I dont think mine are either.

Blackberry's avatar

My genes are great for playing basketball….....Lol.

Aethelflaed's avatar

Two things: One, what exactly “taking personal responsibility” looks like is highly subjective, so it’s really hard to judge who is and who isn’t taking responsibility. Two, just because you don’t see someone taking personal responsibility doesn’t mean that they aren’t; taking personal responsibility doesn’t always mean letting everyone who might care know that you’re taking responsibility, but rather it often comes in many much more subtle forms.

rts486's avatar

Because people are taught to evade responsibility.
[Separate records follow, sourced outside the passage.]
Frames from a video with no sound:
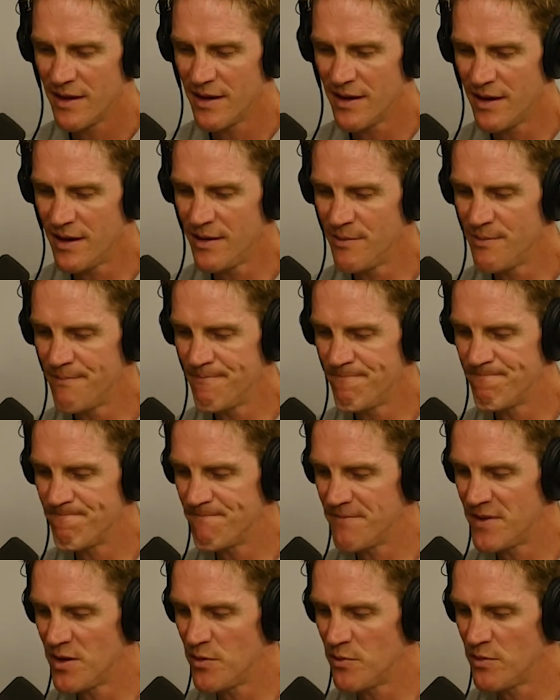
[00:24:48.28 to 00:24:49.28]

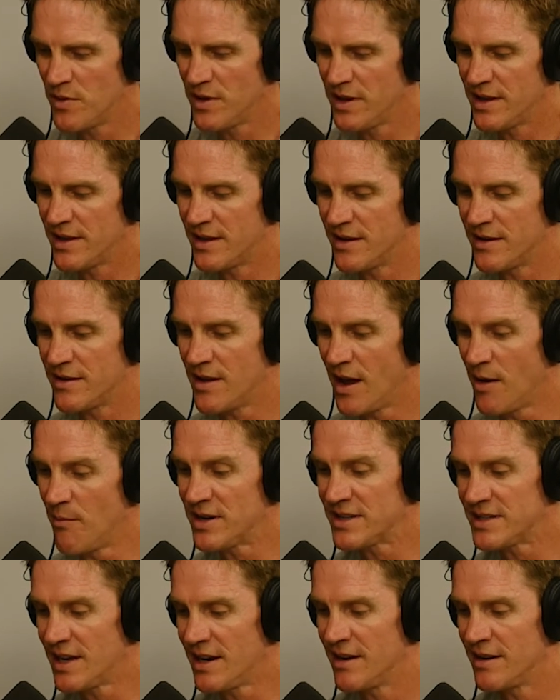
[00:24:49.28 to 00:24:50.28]
Really, I'm
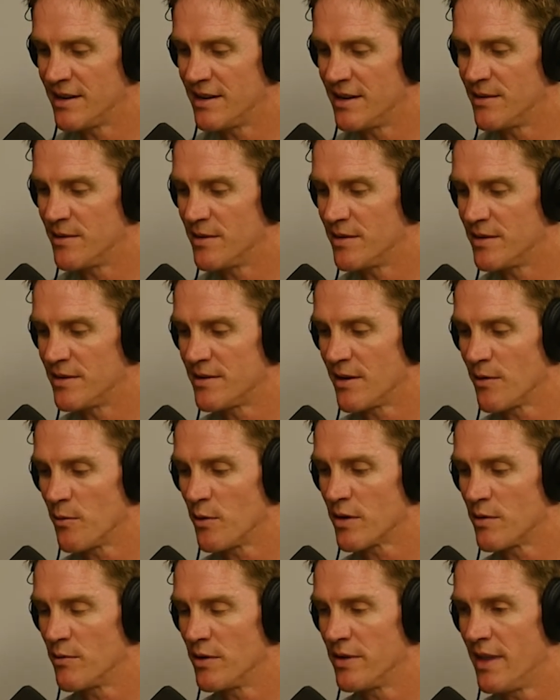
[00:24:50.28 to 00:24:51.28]
excited to start
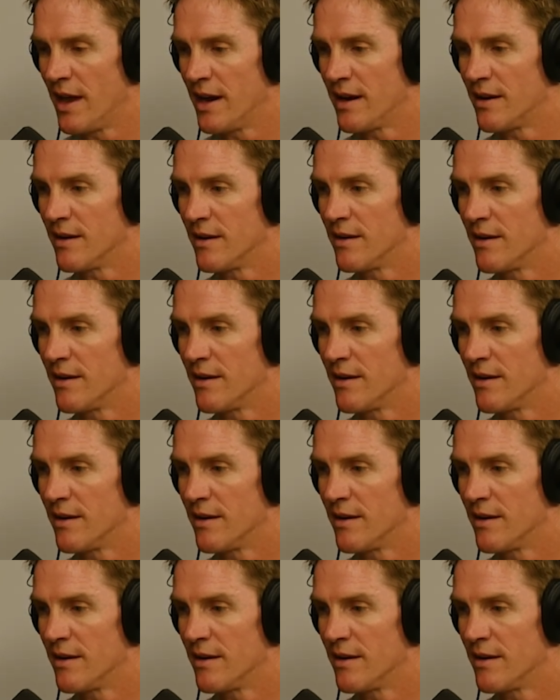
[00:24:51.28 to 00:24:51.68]
working with NICA.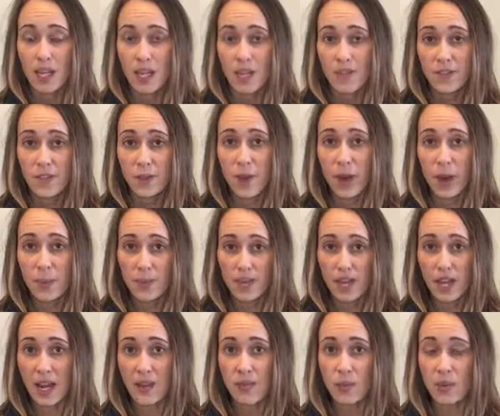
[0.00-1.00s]
If you
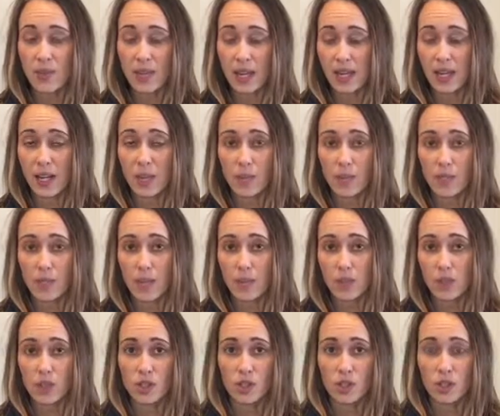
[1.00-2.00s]
happen to have one that comes
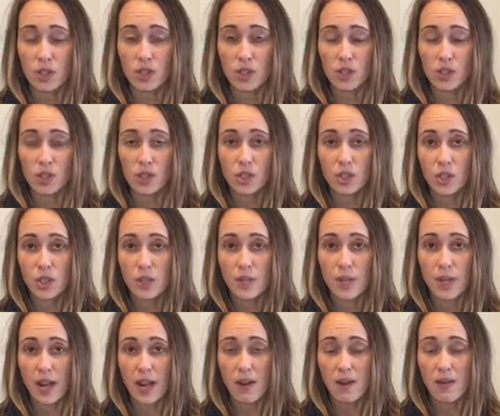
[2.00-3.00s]
up, just be sure to
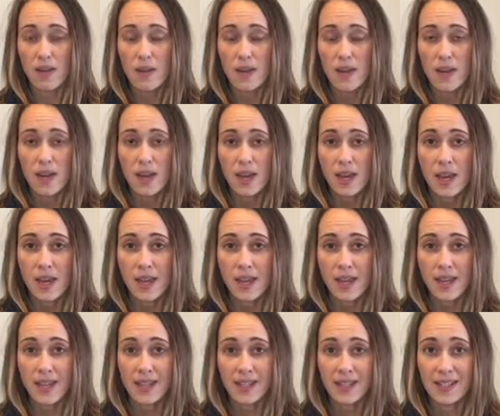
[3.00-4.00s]
scoop it out
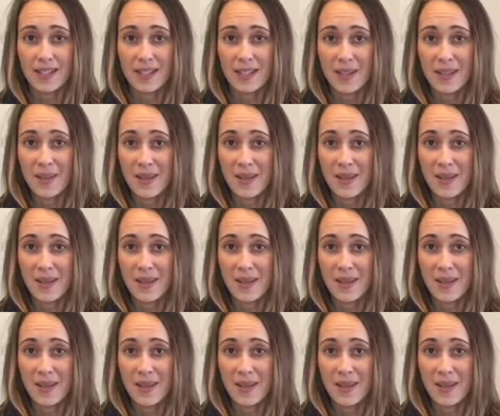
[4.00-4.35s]
andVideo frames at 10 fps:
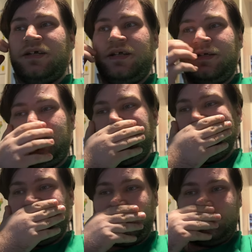
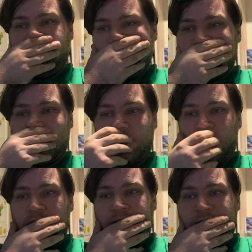Um
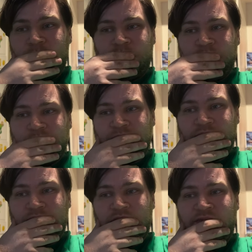so I don't know.
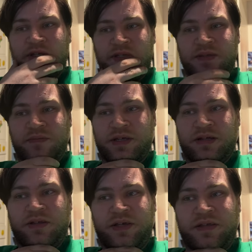Definitely something
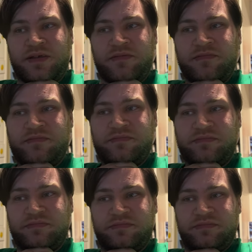to look into
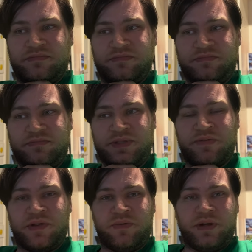
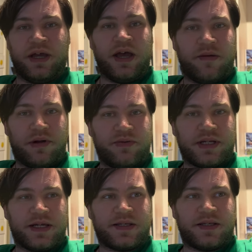definitely weird. But it was
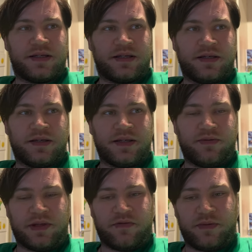nice to, to sit
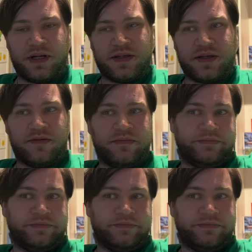with everybody, so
Once people realize there are no consequences for their inappropriate actions, there is no need to take responsibility.

Coloma's avatar

Well the infamous “they” say that the biggest hallmark of a personality disordered person is the fact they never take/accept responsibility, it is always someone elses fault and they will go to great lengths to avoid any self examination.

Quick litmus test.

Do you walk your talk instead of just talk it?

If you have to break a promise or engagement or change a plan are you honest, or do you make up excuses?

Can you except criticism/feedback without becoming defensive?

Can you hear others feelings about your behavior without becoming defensive?

Can you quickly and easily apologize if you make a mistake or faux pas that harms or hurts another?

If you can answer “yes” to these questions you’re probably a responsible person.